I giovani avvocati e le liberalizzazioni.

Le ultime decisioni del Governo Monti sul processo civile e sulla disciplina della professione forense,  hanno determinato l’immediata proclamazione dello stato di agitazione di tutta l’Avvocatura, sia nel campo civile che penale, a prescindere da età, anzianità di esercizio forense e luogo di esercizio dell’attività.
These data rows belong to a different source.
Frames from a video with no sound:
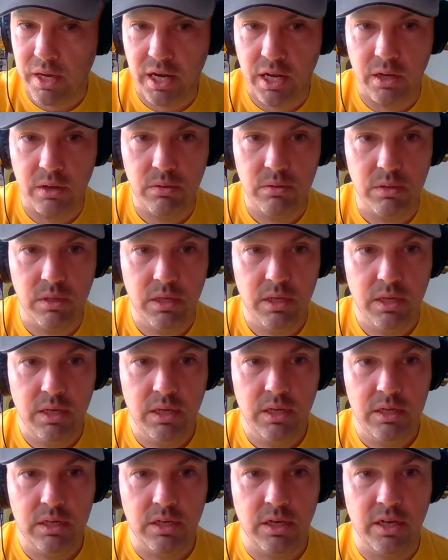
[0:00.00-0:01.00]
Hello.
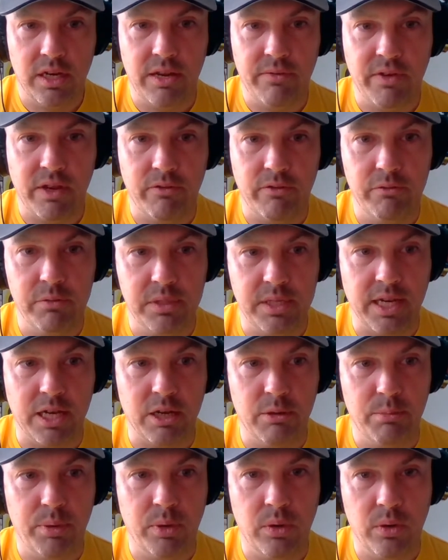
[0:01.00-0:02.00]
Good evening from
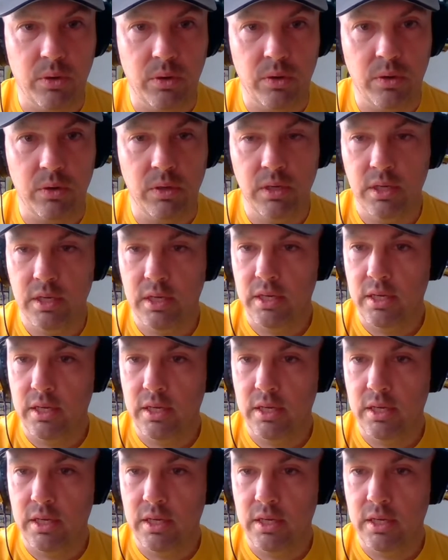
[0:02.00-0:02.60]
Singapore.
Liberalizzare è la parola d’ordine del governo PD, PDL, Terzo Polo, Banche, Assicurazioni e Confindustria, per consentire ai giovani l’inserimento nel mondo professionale. Vediamo in che modo:
1)    Obbligo del preventivo da parte del professionista al potenziale cliente, con indicazione specifica della polizza assicurativa e del massimale di polizza. I giovani avvocati dovrebbero però, a questo punto, poter richiedere al loro interlocutore gli estremi del conto corrente postale e/o  bancario, poiché non è detto che chi chiede il preventivo sia, a sua volta, solvibile. Naturalmente, il preventivo dovrà anche prevedere l’imprevedibile: la controparte si costituirà in giudizio? Si difenderà? Come e con chi? Chi giudicherà la causa? E se la polizza non prevederà nessun risarcimento per l’ipotesi di colpa non grave? Il giovane avvocato, al contrario dell’imprenditore, non potrà portare in detrazione al proprio reddito il mancato ricavo.
2)    La professione forense sarà esercitabile a mezzo di società di capitali, anche con soci di maggioranza non legali. Le famiglie Zagaria, Piromalli, Schiavone ed altri, potranno subito dar vita a studi legali, dove potranno associare ed  assumere tanti giovani, selezionati sicuramente per merito: verso il clan.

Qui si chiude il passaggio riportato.